2,2'-Difluorofentanyl

Legal status
- Legal status: US: Schedule I;

Identifiers
- IUPAC name N-(2-Fluorophenyl)-N-[1-[2-(2-fluorophenyl)ethyl]piperidin-4-yl]propanamide;
- CAS Number: 2748343-87-3;
- PubChem CID: 137700285;
- ChemSpider: 129434280;
- UNII: B61QTX2SWO;

Chemical and physical data
- Formula: C_{22}H_{26}F_{2}N_{2}O
- Molar mass: 372.460 g·mol^{−1}
- 3D model (JSmol): Interactive image;
- SMILES CCC(=O)N(C1CCN(CC1)CCC2=CC=CC=C2F)C3=CC=CC=C3F;
- InChI InChI=1S/C22H26F2N2O/c1-2-22(27)26(21 – 10-6-5-9-20(21)24)18 – 12 – 15-25(16 – 13 – 18)14 – 11 – 17-7-3-4-8 – 19(17)23/h3 – 10,18H,2,11 – 16H2,1H3; Key:AUXYZYMWQUXVDV-UHFFFAOYSA-N;

= 2,2'-Difluorofentanyl =

Opioid analgesic designer drug

2,2'-Difluorofentanyl (2'-fluoro ortho-fluorofentanyl) is an opioid analgesic that is an analog of fentanyl which has been sold as a designer drug.

== Side effects ==
Side effects of fentanyl analogs are similar to those of fentanyl itself, which include itching, nausea and potentially serious respiratory depression, which can be life-threatening.

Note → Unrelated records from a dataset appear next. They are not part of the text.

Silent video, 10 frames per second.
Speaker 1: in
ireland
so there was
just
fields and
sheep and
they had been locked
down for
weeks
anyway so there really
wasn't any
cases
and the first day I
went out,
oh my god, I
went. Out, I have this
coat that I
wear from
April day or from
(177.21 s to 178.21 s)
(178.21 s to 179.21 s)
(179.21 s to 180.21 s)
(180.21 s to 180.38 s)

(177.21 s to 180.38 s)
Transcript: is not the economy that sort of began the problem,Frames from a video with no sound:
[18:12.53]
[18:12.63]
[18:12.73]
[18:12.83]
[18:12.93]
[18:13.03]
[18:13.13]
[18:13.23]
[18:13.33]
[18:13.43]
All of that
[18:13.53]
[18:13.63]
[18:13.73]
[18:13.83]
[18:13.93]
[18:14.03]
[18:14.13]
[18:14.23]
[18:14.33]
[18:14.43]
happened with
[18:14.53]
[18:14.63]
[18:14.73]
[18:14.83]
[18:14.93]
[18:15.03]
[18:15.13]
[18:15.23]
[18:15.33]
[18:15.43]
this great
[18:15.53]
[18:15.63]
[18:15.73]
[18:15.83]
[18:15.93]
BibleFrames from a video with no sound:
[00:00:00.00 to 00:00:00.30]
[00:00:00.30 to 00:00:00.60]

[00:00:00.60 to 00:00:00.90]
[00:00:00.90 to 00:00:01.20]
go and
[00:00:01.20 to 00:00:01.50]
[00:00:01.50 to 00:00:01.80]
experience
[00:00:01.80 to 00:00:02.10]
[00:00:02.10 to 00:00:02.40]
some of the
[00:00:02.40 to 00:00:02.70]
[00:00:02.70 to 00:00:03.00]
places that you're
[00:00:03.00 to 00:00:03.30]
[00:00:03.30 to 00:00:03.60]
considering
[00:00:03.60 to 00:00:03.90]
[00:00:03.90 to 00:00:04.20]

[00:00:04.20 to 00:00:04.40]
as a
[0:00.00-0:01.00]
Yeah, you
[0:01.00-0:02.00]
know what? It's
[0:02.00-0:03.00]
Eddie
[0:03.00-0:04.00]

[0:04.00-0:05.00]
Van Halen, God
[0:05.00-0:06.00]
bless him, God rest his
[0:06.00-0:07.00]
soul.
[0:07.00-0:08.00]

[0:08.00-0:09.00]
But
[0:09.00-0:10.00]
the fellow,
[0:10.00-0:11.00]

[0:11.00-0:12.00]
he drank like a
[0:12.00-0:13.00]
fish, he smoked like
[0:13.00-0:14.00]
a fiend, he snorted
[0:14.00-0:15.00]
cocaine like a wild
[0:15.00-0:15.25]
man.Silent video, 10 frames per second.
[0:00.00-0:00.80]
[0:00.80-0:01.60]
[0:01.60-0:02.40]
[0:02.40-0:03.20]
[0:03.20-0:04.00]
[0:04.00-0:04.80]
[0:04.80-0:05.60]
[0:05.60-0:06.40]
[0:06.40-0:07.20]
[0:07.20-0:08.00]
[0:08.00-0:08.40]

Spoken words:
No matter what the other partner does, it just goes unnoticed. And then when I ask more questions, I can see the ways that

Fentanyl analogs have killed hundreds of people throughout Europe and the former Soviet republics since the most recent resurgence in use began in Estonia in the early 2000s, and novel derivatives continue to appear. A new wave of fentanyl analogues and associated deaths began in around 2014 in the US, and have continued to grow in prevalence; especially since 2016 these drugs have been responsible for hundreds of overdose deaths every week.

== Legal status ==
As a ring-substituted derivative of fentanyl, 2,2'-difluorofentanyl is banned under drug analog laws in the United States and other jurisdictions around the world.